ABOUT THIS TASK ->
Each line with the word "video" must appear in the answer, copied from the records.

--- DATA SUPPLIED Enclosed Below ---

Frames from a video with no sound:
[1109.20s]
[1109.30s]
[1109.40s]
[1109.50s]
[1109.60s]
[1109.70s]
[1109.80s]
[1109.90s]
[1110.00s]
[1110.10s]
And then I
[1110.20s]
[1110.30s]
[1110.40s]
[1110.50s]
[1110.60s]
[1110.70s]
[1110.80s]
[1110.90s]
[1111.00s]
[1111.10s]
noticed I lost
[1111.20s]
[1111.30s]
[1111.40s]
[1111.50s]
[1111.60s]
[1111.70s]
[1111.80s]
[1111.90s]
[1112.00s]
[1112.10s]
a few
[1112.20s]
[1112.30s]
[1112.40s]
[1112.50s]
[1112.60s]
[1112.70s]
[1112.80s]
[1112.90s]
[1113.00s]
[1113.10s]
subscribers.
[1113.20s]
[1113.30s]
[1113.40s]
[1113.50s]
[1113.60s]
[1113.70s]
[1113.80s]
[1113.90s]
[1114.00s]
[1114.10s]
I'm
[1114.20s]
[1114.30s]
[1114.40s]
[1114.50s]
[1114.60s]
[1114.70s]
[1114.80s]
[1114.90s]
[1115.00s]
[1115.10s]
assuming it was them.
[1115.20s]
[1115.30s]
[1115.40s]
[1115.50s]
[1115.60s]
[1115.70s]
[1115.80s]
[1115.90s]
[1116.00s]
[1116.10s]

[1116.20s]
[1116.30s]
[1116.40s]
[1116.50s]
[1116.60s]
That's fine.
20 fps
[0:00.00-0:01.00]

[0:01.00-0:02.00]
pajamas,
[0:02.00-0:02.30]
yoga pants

--- End of Enclosed DATA SUPPLIED ---
--- DATA SUPPLIED Enclosed Below ---

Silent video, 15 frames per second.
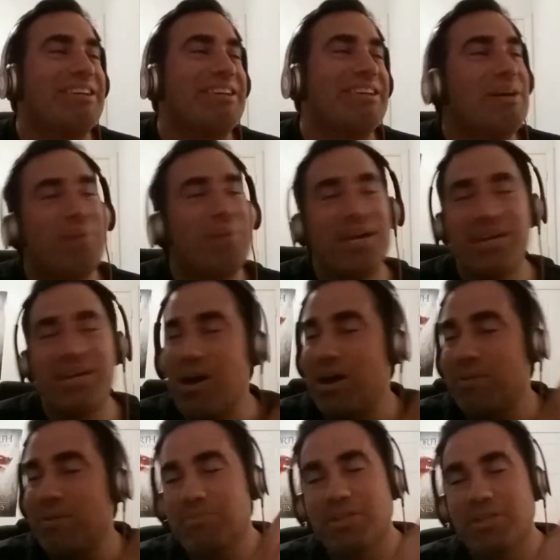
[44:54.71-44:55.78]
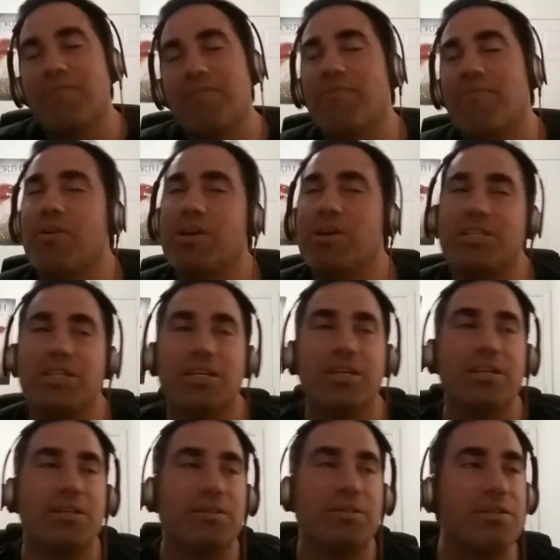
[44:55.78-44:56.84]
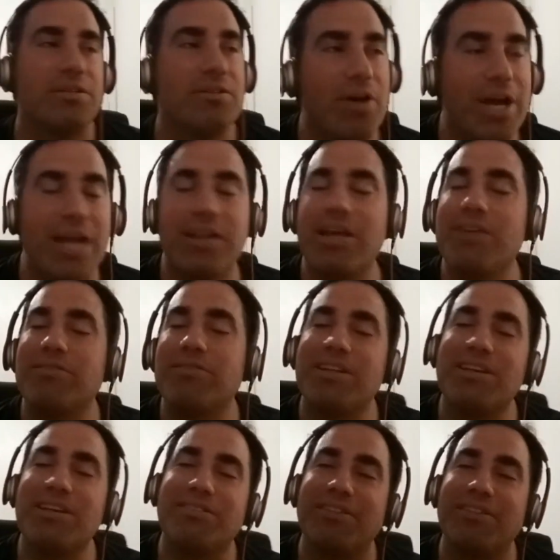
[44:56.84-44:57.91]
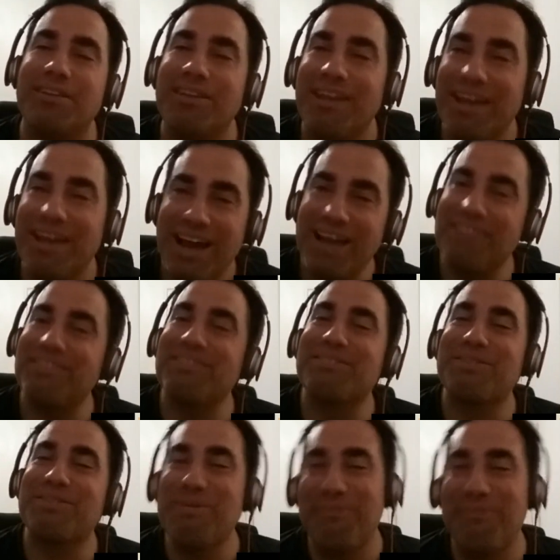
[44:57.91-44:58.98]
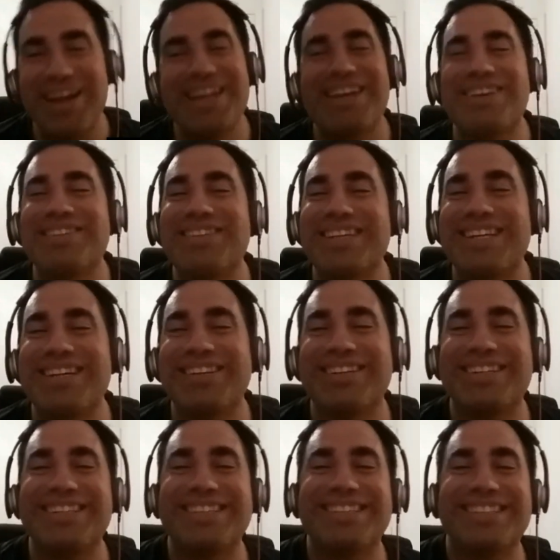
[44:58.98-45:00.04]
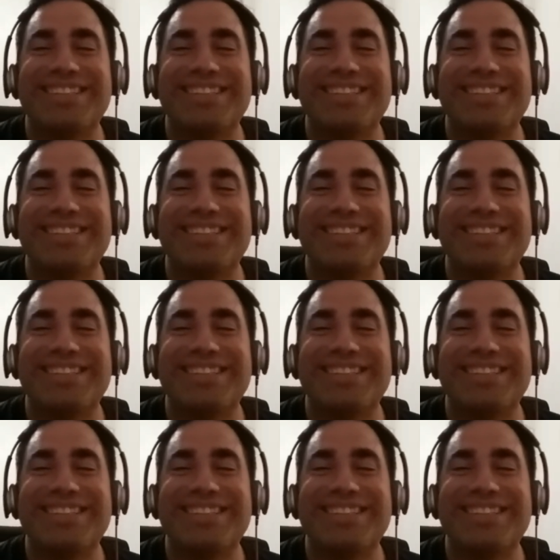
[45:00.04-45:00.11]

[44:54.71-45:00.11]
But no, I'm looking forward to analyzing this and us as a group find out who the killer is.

--- End of Enclosed DATA SUPPLIED ---
--- DATA SUPPLIED Enclosed Below ---

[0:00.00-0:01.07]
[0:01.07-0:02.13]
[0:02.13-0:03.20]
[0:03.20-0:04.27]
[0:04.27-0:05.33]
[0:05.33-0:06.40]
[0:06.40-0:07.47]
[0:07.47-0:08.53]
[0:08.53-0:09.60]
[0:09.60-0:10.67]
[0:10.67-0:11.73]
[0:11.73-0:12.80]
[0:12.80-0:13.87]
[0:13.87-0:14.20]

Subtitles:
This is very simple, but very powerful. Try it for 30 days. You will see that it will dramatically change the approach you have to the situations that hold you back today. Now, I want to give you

--- End of Enclosed DATA SUPPLIED ---

TASK ANSWER ->
Frames from a video with no sound:
Silent video, 15 frames per second.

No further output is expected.